Want to work with me one-on-one?
The Conversational Reality of Commercial Work
Most commercial voice acting today aims for conversational naturalism, not the announcer-style delivery that dominated commercial work in earlier decades.
You're not trying to sound like a 1960s radio announcer projecting authority. You're trying to sound like a friend sharing a recommendation. Like someone telling you about a product they actually use. Like a normal person talking, who happens to be saying these specific words.
This conversational standard creates the central challenge: the writing isn't conversational, but the delivery has to feel like it is.
Commercial copy is written tight. It's optimized for time slots. Every word does work. Information density is high. Real conversation is messier, more rambling, less polished than commercial copy. You have to take this writing that wasn't created conversationally and deliver it as if it was something you'd naturally say.
The techniques that make this possible are specific and learnable. They're not about your voice's natural qualities. They're about how you approach scripted material.
The Lead-In Technique
A specific tool that transforms commercial reads from performative to conversational: lead-ins.

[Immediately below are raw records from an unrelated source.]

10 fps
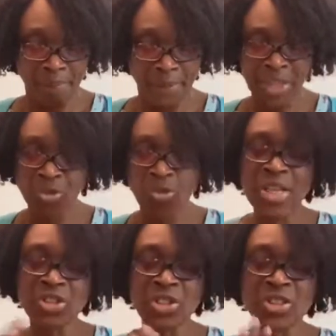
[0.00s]
it's
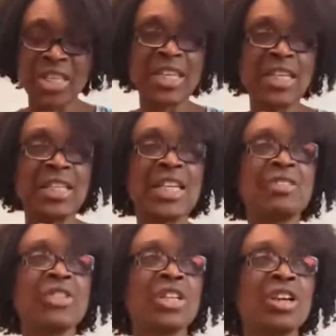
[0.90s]
really just thinking
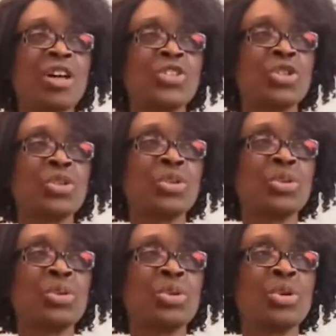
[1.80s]
in regard
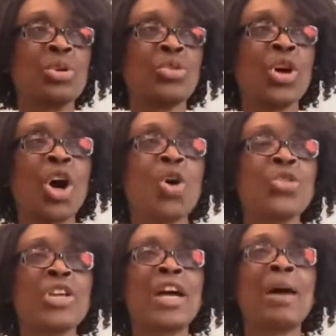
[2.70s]
to the
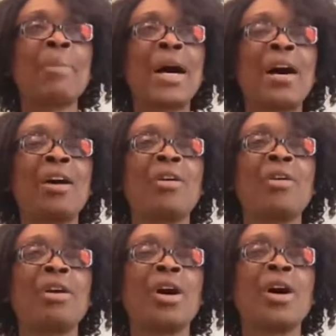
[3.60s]
whole thing
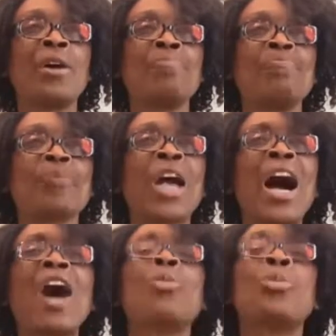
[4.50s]
about
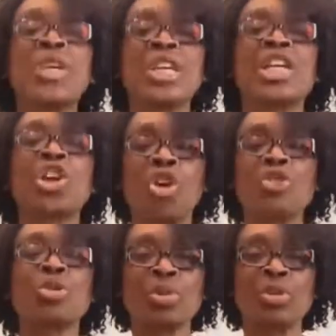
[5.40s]
how we can
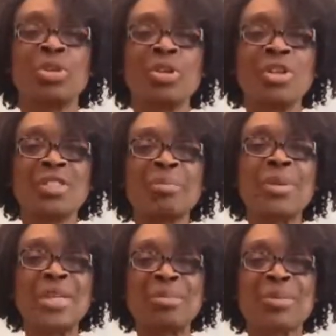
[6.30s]
contribute to
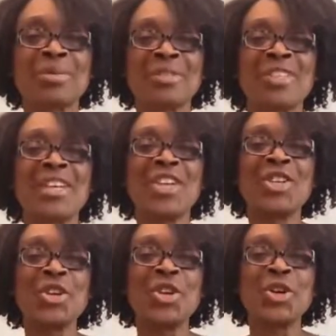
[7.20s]
people's,
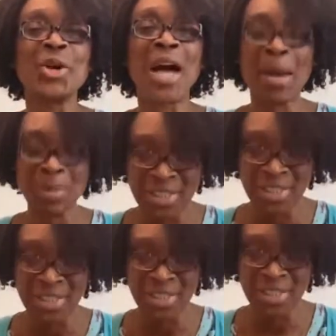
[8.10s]
you know, happiness
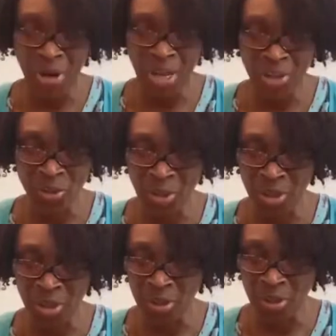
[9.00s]
in some way as
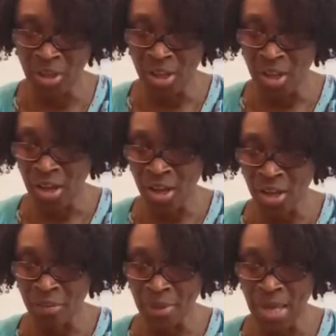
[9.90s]
well.
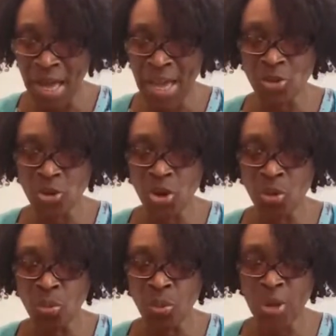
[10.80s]
And, you know,
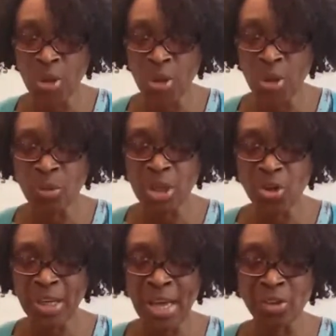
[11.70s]
when we look
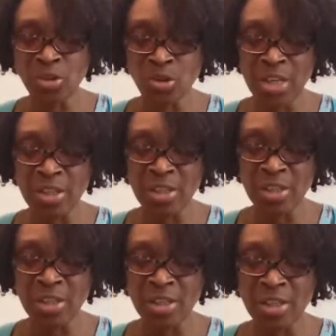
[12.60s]
at greatness,
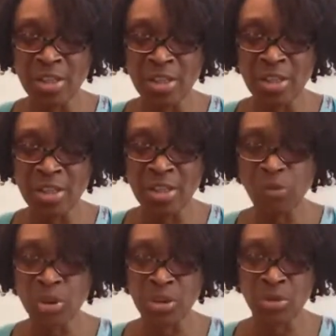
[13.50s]
Mark
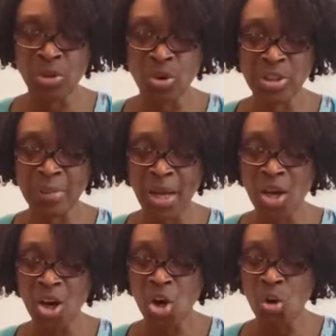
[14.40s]
10:43 talks about
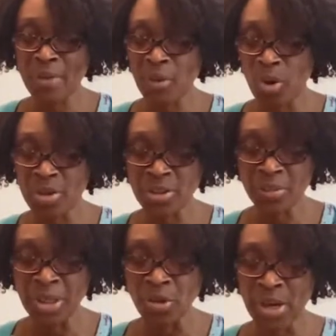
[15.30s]
whoever wants to be
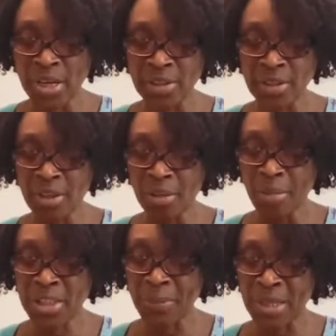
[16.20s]
great
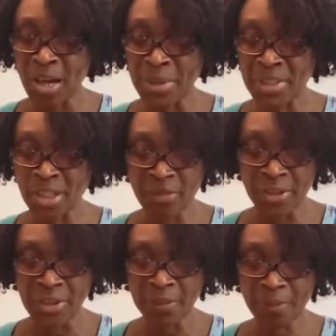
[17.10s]
must become a
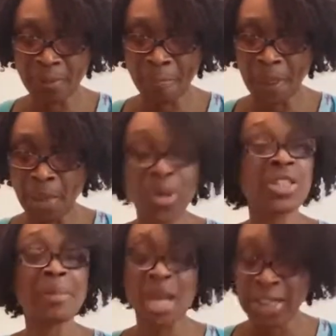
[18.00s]
servant.
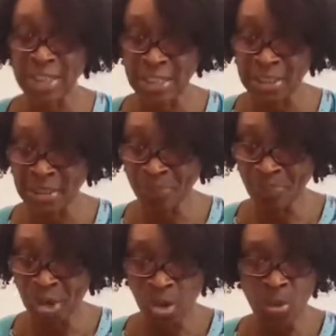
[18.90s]
Bottom line is
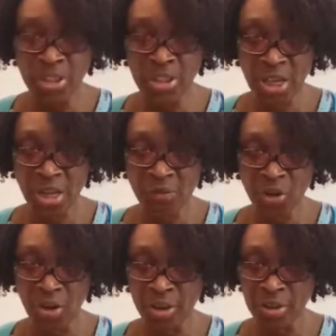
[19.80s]
we serve
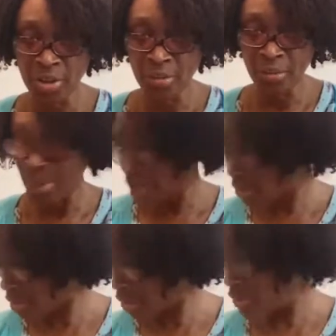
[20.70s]
God by
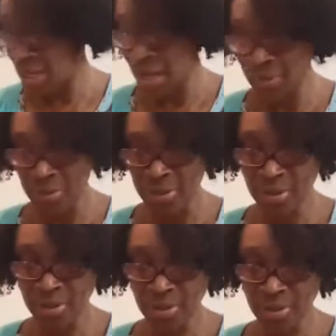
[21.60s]
serving
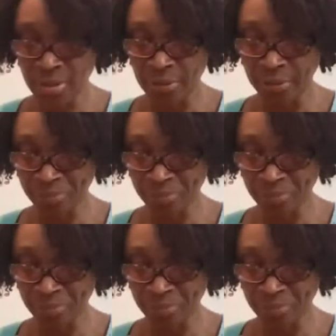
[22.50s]
others.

A lead-in is a short, casual phrase you mentally (or sometimes literally) add before the actual copy begins. It establishes a conversational headspace before you deliver the scripted line, letting the line land as a continuation of natural thought rather than as the start of an announcement.

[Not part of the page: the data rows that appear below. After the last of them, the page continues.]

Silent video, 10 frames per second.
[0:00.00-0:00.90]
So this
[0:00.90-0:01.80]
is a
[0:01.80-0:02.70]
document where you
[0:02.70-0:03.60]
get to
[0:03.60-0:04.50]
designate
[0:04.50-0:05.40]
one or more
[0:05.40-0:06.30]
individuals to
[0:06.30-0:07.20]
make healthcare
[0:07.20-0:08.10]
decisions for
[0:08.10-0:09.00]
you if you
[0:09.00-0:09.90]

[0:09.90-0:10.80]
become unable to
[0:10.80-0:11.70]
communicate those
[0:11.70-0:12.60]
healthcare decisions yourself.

For example, if the script reads:
"Save State Repair fixes your console fast and affordable."
A direct read of that line tends to sound like someone reading a script. The phrase has no setup. It just begins as commercial copy.
A lead-in approach might mentally start with:
"[Look, you know what's the worst?] When your console breaks. Save State Repair fixes your console fast and affordable."
The bracketed phrase isn't actually said aloud. It's something you internally generate to establish the conversational mindset. Then when you deliver the actual line, your voice carries that mindset with it. The line lands as if you were already in the middle of thinking about consoles before the script started.
Variations of Lead-Ins
Different copy benefits from different lead-ins. Some patterns:
Reactive lead-ins. "[Have you ever noticed...] / [The thing about...]* / [I was thinking...]*" These set up an observation or thought.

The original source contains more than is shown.